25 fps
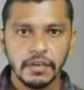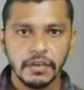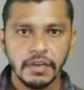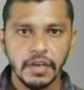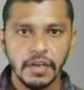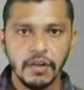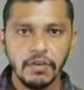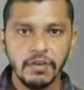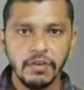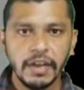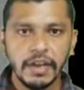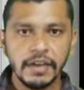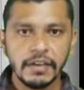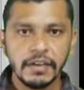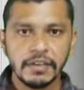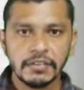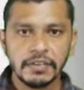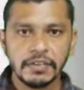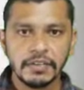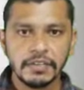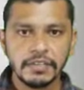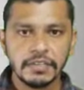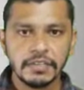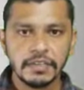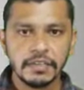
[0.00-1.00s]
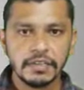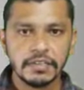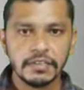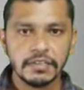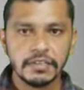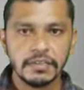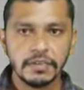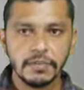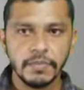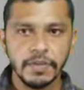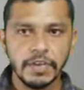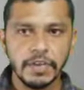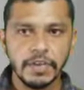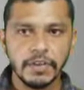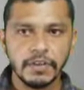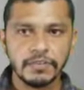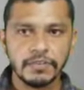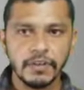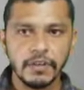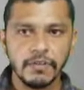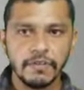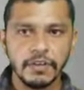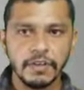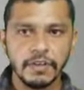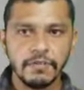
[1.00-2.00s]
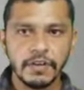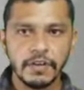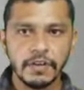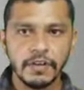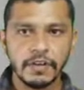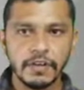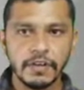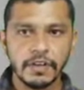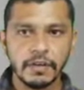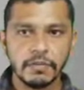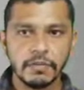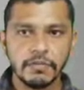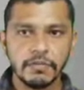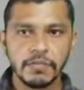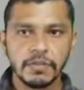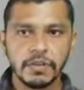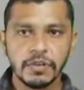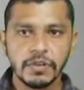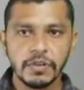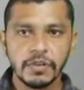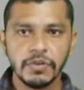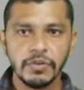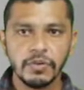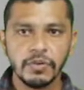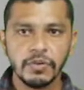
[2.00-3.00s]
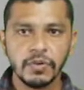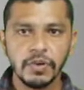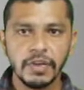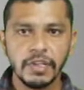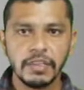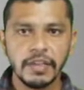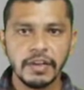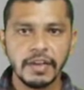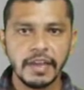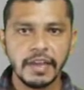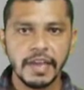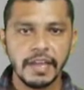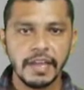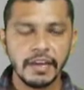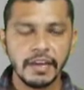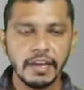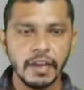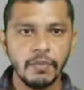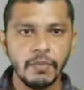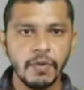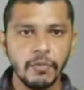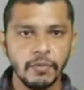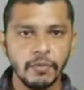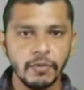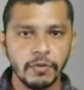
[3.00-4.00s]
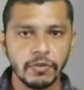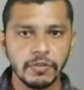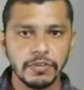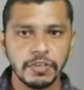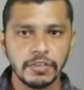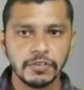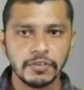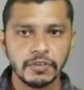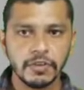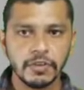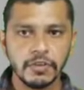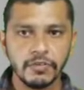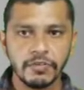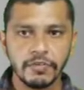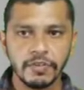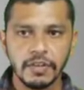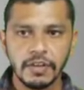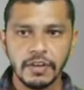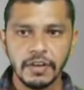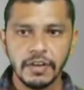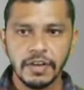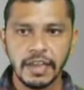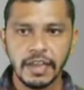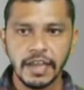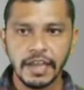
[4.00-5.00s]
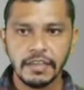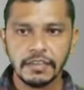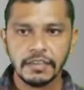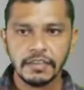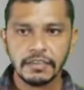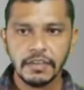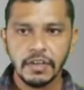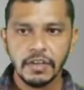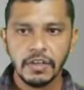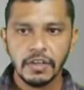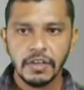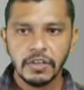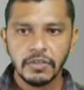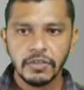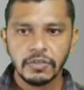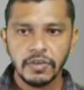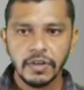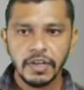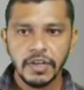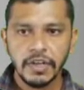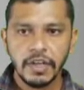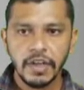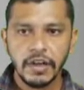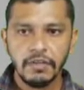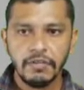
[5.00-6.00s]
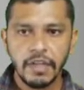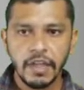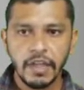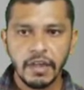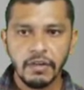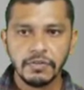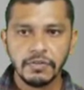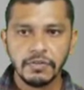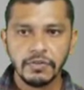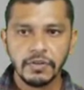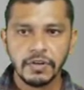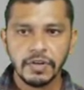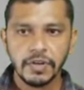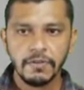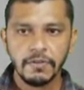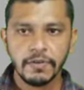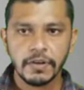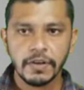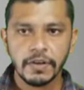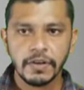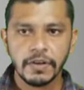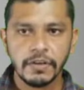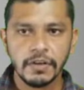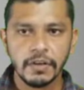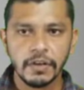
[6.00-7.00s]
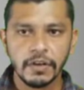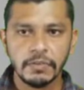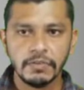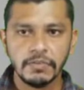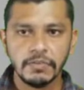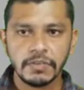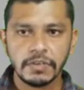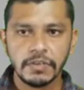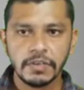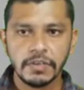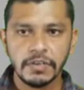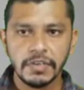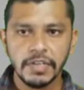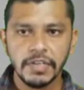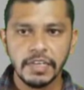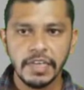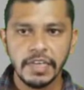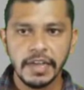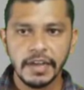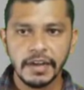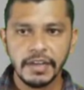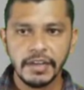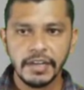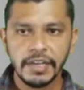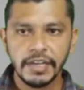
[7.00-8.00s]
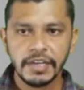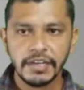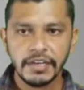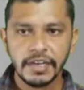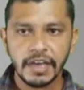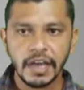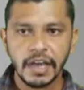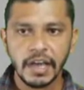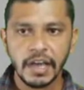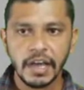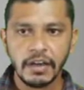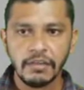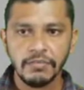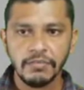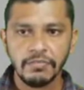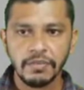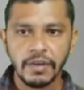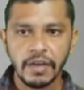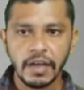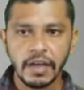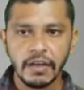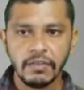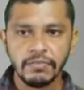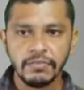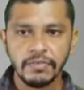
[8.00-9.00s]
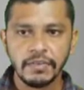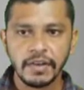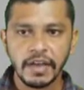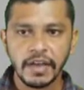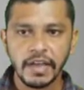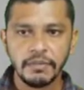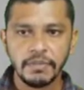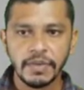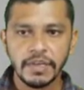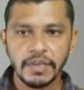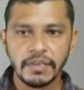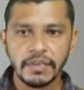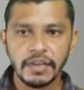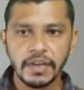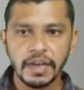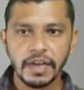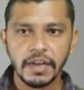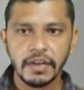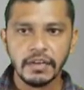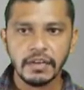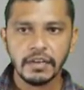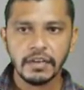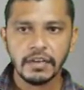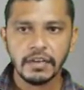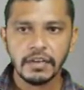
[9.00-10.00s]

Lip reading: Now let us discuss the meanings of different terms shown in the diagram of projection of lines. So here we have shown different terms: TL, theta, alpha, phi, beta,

★ ★ ★ ★ ★ ★ ★

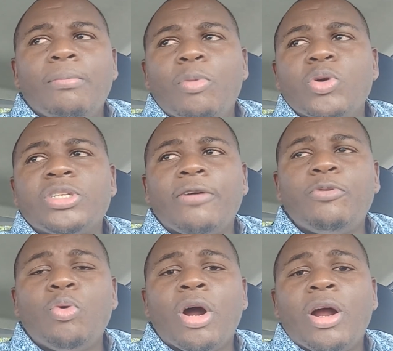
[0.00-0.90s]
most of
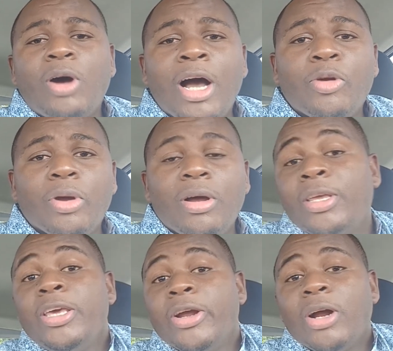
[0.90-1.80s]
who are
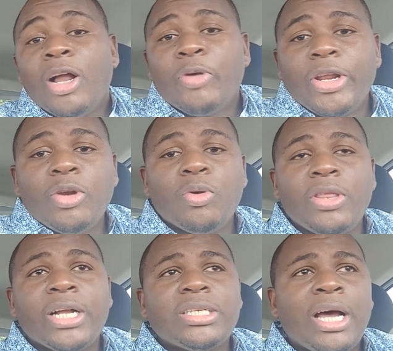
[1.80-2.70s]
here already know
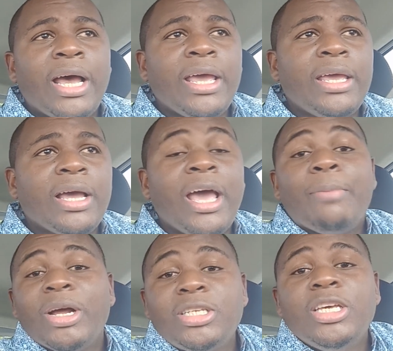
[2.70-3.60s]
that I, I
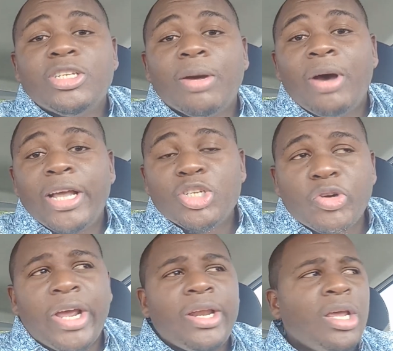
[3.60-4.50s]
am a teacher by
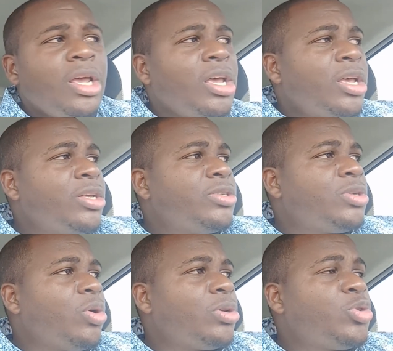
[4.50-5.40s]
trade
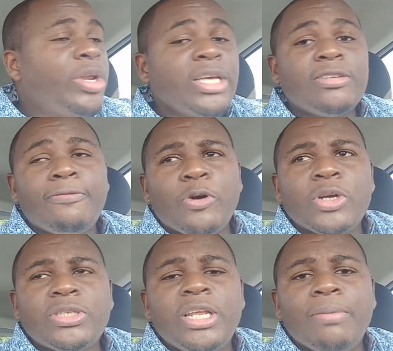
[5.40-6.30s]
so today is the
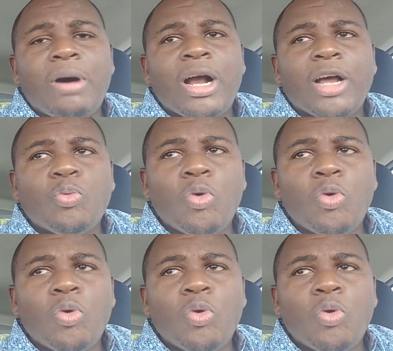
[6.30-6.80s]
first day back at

★ ★ ★ ★ ★ ★ ★

Activity -
In the listing above, find the line containing "[4.00-5.00s]" and the line containing "Lip reading: Now". Print those two lines and every line between them exactly, with no pictures.

Exercise result -
[4.00-5.00s]
[5.00-6.00s]
[6.00-7.00s]
[7.00-8.00s]
[8.00-9.00s]
[9.00-10.00s]

Lip reading: Now let us discuss the meanings of different terms shown in the diagram of projection of lines. So here we have shown different terms: TL, theta, alpha, phi, beta,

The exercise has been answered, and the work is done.